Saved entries
────────────────────────────────────────
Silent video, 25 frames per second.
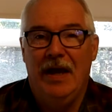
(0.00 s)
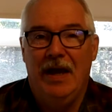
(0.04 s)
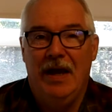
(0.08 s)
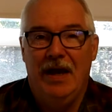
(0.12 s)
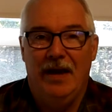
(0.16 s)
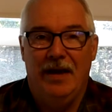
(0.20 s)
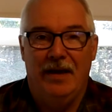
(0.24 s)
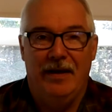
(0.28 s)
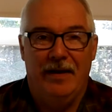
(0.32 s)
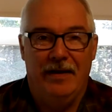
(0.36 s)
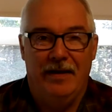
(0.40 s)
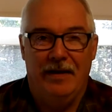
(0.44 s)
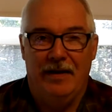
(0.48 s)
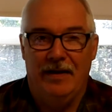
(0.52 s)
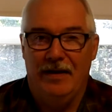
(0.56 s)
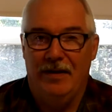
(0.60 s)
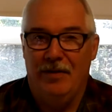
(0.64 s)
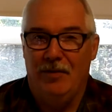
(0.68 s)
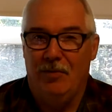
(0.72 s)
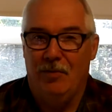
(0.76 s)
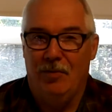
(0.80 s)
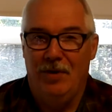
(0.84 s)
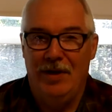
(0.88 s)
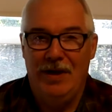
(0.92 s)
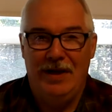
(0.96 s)
Uh,
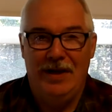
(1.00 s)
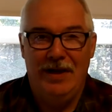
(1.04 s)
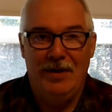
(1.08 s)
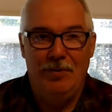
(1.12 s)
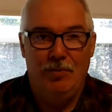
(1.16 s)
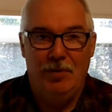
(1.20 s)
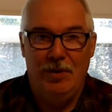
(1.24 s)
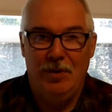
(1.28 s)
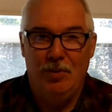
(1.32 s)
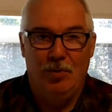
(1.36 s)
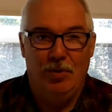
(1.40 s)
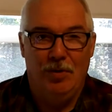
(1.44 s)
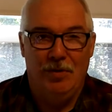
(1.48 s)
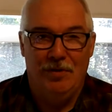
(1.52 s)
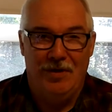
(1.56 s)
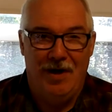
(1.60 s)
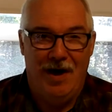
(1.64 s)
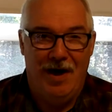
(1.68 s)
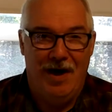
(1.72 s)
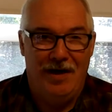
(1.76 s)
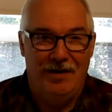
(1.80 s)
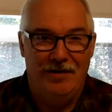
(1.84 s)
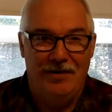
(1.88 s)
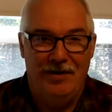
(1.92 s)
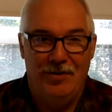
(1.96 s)
really, we will
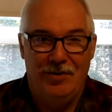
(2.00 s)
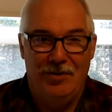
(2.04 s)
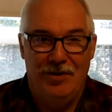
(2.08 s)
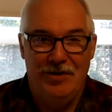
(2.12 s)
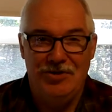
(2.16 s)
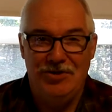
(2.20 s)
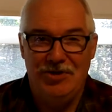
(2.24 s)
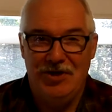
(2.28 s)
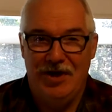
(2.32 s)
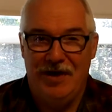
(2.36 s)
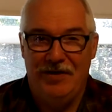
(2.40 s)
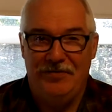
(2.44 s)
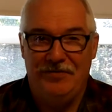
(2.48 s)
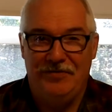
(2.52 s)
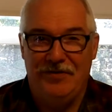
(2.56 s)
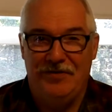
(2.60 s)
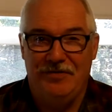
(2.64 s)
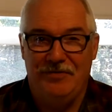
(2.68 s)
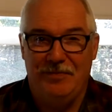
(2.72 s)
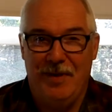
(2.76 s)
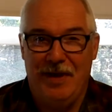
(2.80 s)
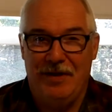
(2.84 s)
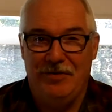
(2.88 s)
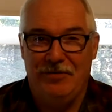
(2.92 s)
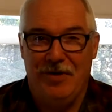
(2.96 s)
not do it justice
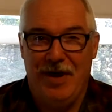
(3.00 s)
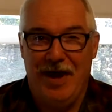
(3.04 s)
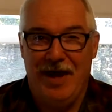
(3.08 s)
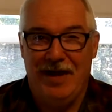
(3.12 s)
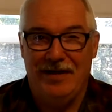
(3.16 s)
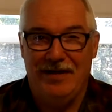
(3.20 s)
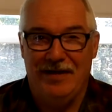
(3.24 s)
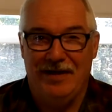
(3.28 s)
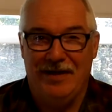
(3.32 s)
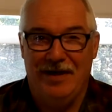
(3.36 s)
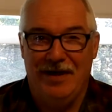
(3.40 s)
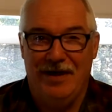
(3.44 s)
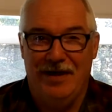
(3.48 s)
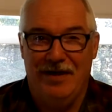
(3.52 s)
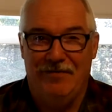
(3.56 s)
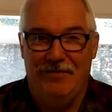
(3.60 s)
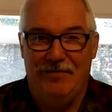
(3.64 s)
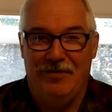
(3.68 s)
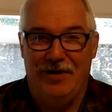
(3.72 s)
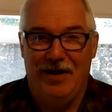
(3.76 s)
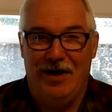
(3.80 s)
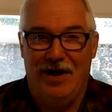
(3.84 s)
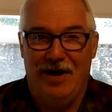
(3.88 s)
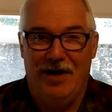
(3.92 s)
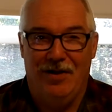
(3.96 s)
by trying to
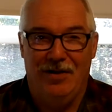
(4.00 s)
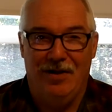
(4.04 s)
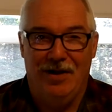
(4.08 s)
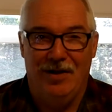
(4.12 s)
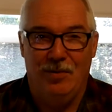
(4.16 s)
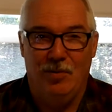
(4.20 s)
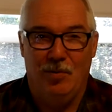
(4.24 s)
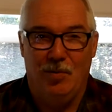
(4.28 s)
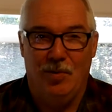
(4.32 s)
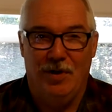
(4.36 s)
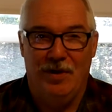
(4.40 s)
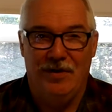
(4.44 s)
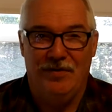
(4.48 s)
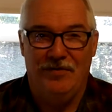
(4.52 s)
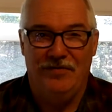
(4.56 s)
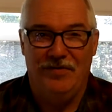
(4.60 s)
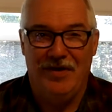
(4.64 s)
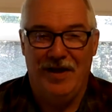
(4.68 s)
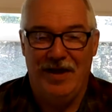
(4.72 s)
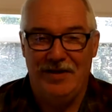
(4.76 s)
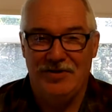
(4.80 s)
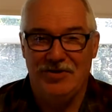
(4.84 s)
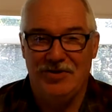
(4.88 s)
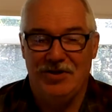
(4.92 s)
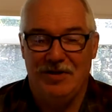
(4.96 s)
cover it all in one
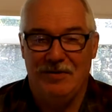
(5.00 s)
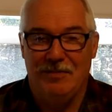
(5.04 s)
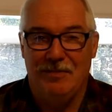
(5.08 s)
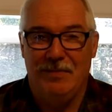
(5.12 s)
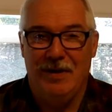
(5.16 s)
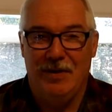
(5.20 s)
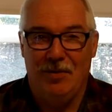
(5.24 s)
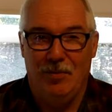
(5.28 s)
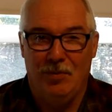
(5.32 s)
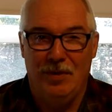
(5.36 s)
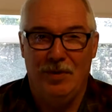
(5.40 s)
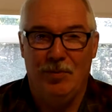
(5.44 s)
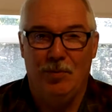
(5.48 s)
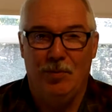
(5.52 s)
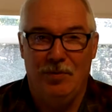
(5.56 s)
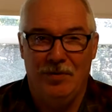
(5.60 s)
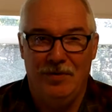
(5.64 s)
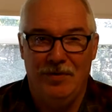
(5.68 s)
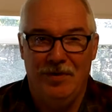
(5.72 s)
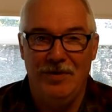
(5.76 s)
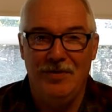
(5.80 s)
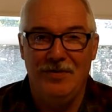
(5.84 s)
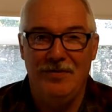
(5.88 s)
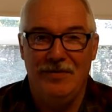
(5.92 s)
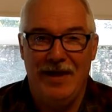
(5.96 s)
session, but we will
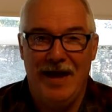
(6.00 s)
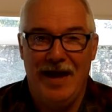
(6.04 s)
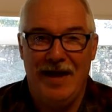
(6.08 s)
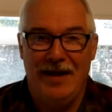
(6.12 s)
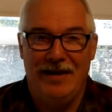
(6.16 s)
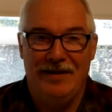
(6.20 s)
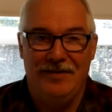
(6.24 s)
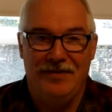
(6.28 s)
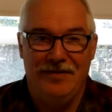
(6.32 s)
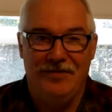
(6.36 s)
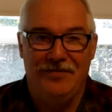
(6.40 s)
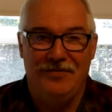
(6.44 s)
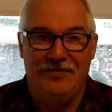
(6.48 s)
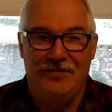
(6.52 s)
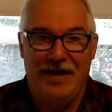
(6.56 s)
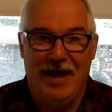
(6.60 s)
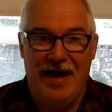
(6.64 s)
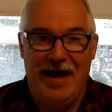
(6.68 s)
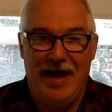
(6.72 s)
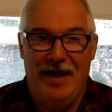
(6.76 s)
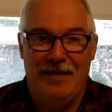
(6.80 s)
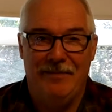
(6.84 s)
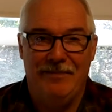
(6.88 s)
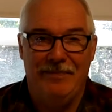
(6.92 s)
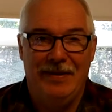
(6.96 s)
do that at this
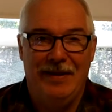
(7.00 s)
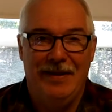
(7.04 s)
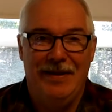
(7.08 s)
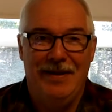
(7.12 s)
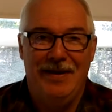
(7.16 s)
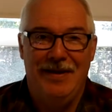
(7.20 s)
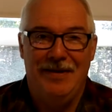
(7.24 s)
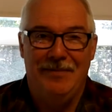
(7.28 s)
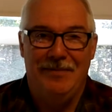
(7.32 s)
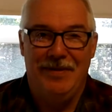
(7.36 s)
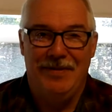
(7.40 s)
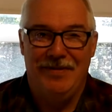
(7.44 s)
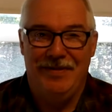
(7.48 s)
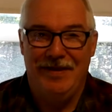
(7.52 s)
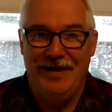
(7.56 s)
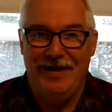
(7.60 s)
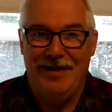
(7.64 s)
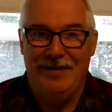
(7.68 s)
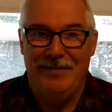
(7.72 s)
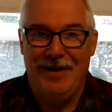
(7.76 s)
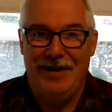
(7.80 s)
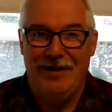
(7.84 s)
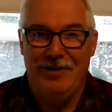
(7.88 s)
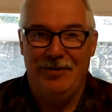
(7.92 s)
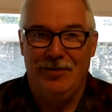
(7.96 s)
time been thinking
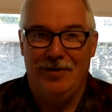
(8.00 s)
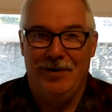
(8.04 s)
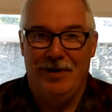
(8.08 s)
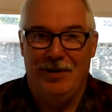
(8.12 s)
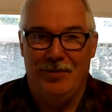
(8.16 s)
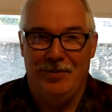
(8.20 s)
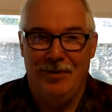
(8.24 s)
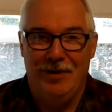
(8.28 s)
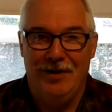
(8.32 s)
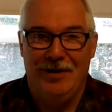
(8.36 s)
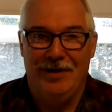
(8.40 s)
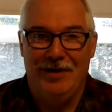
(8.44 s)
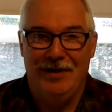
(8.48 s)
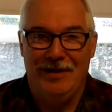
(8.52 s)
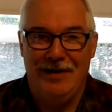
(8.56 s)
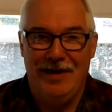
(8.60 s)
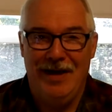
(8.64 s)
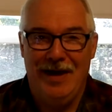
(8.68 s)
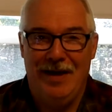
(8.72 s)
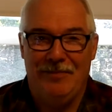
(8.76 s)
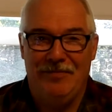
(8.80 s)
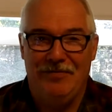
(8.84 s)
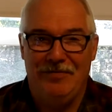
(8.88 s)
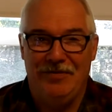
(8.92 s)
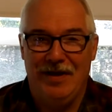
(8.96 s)
about doing a real
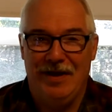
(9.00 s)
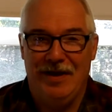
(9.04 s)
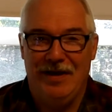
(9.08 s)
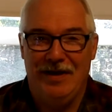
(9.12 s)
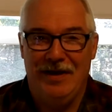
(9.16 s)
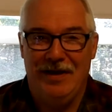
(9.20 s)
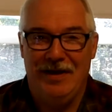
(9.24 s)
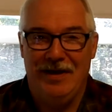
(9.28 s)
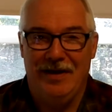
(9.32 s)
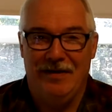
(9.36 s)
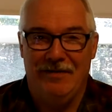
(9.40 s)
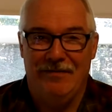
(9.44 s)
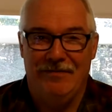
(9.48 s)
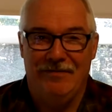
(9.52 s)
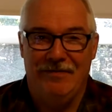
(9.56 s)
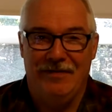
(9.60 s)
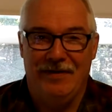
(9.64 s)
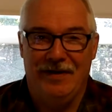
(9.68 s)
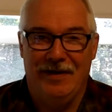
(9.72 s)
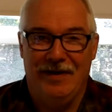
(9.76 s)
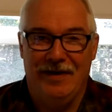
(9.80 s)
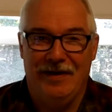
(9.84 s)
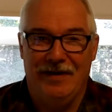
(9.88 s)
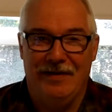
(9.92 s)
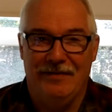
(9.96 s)
in-depth study of
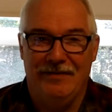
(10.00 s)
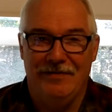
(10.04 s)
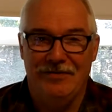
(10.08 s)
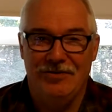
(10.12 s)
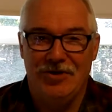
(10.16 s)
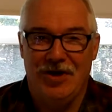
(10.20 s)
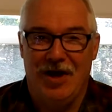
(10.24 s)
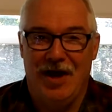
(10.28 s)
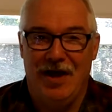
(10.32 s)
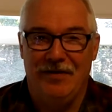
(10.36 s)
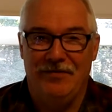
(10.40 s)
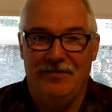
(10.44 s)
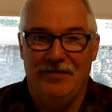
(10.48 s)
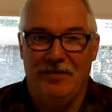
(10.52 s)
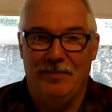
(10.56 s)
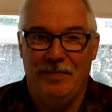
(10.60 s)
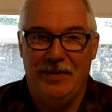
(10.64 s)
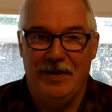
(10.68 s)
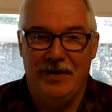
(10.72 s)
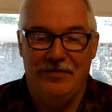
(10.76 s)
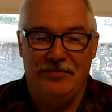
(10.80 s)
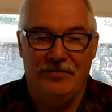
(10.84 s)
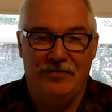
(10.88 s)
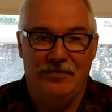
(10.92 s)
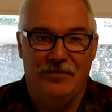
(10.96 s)
uh, John's
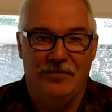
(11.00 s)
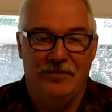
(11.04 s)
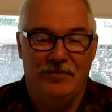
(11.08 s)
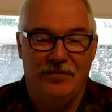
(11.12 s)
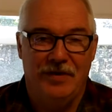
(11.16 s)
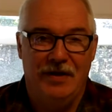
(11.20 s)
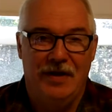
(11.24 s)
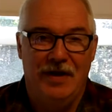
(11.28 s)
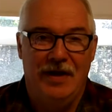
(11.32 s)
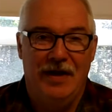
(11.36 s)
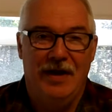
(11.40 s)
epistles,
────────────────────────────────────────
* PROBLEM TO SOLVE
Excluding images, return all of the records above word for word.

* RESULT OF THE EXERCISE
Silent video, 25 frames per second.
(0.00 s)
(0.04 s)
(0.08 s)
(0.12 s)
(0.16 s)
(0.20 s)
(0.24 s)
(0.28 s)
(0.32 s)
(0.36 s)
(0.40 s)
(0.44 s)
(0.48 s)
(0.52 s)
(0.56 s)
(0.60 s)
(0.64 s)
(0.68 s)
(0.72 s)
(0.76 s)
(0.80 s)
(0.84 s)
(0.88 s)
(0.92 s)
(0.96 s)
Uh,
(1.00 s)
(1.04 s)
(1.08 s)
(1.12 s)
(1.16 s)
(1.20 s)
(1.24 s)
(1.28 s)
(1.32 s)
(1.36 s)
(1.40 s)
(1.44 s)
(1.48 s)
(1.52 s)
(1.56 s)
(1.60 s)
(1.64 s)
(1.68 s)
(1.72 s)
(1.76 s)
(1.80 s)
(1.84 s)
(1.88 s)
(1.92 s)
(1.96 s)
really, we will
(2.00 s)
(2.04 s)
(2.08 s)
(2.12 s)
(2.16 s)
(2.20 s)
(2.24 s)
(2.28 s)
(2.32 s)
(2.36 s)
(2.40 s)
(2.44 s)
(2.48 s)
(2.52 s)
(2.56 s)
(2.60 s)
(2.64 s)
(2.68 s)
(2.72 s)
(2.76 s)
(2.80 s)
(2.84 s)
(2.88 s)
(2.92 s)
(2.96 s)
not do it justice
(3.00 s)
(3.04 s)
(3.08 s)
(3.12 s)
(3.16 s)
(3.20 s)
(3.24 s)
(3.28 s)
(3.32 s)
(3.36 s)
(3.40 s)
(3.44 s)
(3.48 s)
(3.52 s)
(3.56 s)
(3.60 s)
(3.64 s)
(3.68 s)
(3.72 s)
(3.76 s)
(3.80 s)
(3.84 s)
(3.88 s)
(3.92 s)
(3.96 s)
by trying to
(4.00 s)
(4.04 s)
(4.08 s)
(4.12 s)
(4.16 s)
(4.20 s)
(4.24 s)
(4.28 s)
(4.32 s)
(4.36 s)
(4.40 s)
(4.44 s)
(4.48 s)
(4.52 s)
(4.56 s)
(4.60 s)
(4.64 s)
(4.68 s)
(4.72 s)
(4.76 s)
(4.80 s)
(4.84 s)
(4.88 s)
(4.92 s)
(4.96 s)
cover it all in one
(5.00 s)
(5.04 s)
(5.08 s)
(5.12 s)
(5.16 s)
(5.20 s)
(5.24 s)
(5.28 s)
(5.32 s)
(5.36 s)
(5.40 s)
(5.44 s)
(5.48 s)
(5.52 s)
(5.56 s)
(5.60 s)
(5.64 s)
(5.68 s)
(5.72 s)
(5.76 s)
(5.80 s)
(5.84 s)
(5.88 s)
(5.92 s)
(5.96 s)
session, but we will
(6.00 s)
(6.04 s)
(6.08 s)
(6.12 s)
(6.16 s)
(6.20 s)
(6.24 s)
(6.28 s)
(6.32 s)
(6.36 s)
(6.40 s)
(6.44 s)
(6.48 s)
(6.52 s)
(6.56 s)
(6.60 s)
(6.64 s)
(6.68 s)
(6.72 s)
(6.76 s)
(6.80 s)
(6.84 s)
(6.88 s)
(6.92 s)
(6.96 s)
do that at this
(7.00 s)
(7.04 s)
(7.08 s)
(7.12 s)
(7.16 s)
(7.20 s)
(7.24 s)
(7.28 s)
(7.32 s)
(7.36 s)
(7.40 s)
(7.44 s)
(7.48 s)
(7.52 s)
(7.56 s)
(7.60 s)
(7.64 s)
(7.68 s)
(7.72 s)
(7.76 s)
(7.80 s)
(7.84 s)
(7.88 s)
(7.92 s)
(7.96 s)
time been thinking
(8.00 s)
(8.04 s)
(8.08 s)
(8.12 s)
(8.16 s)
(8.20 s)
(8.24 s)
(8.28 s)
(8.32 s)
(8.36 s)
(8.40 s)
(8.44 s)
(8.48 s)
(8.52 s)
(8.56 s)
(8.60 s)
(8.64 s)
(8.68 s)
(8.72 s)
(8.76 s)
(8.80 s)
(8.84 s)
(8.88 s)
(8.92 s)
(8.96 s)
about doing a real
(9.00 s)
(9.04 s)
(9.08 s)
(9.12 s)
(9.16 s)
(9.20 s)
(9.24 s)
(9.28 s)
(9.32 s)
(9.36 s)
(9.40 s)
(9.44 s)
(9.48 s)
(9.52 s)
(9.56 s)
(9.60 s)
(9.64 s)
(9.68 s)
(9.72 s)
(9.76 s)
(9.80 s)
(9.84 s)
(9.88 s)
(9.92 s)
(9.96 s)
in-depth study of
(10.00 s)
(10.04 s)
(10.08 s)
(10.12 s)
(10.16 s)
(10.20 s)
(10.24 s)
(10.28 s)
(10.32 s)
(10.36 s)
(10.40 s)
(10.44 s)
(10.48 s)
(10.52 s)
(10.56 s)
(10.60 s)
(10.64 s)
(10.68 s)
(10.72 s)
(10.76 s)
(10.80 s)
(10.84 s)
(10.88 s)
(10.92 s)
(10.96 s)
uh, John's
(11.00 s)
(11.04 s)
(11.08 s)
(11.12 s)
(11.16 s)
(11.20 s)
(11.24 s)
(11.28 s)
(11.32 s)
(11.36 s)
(11.40 s)
epistles,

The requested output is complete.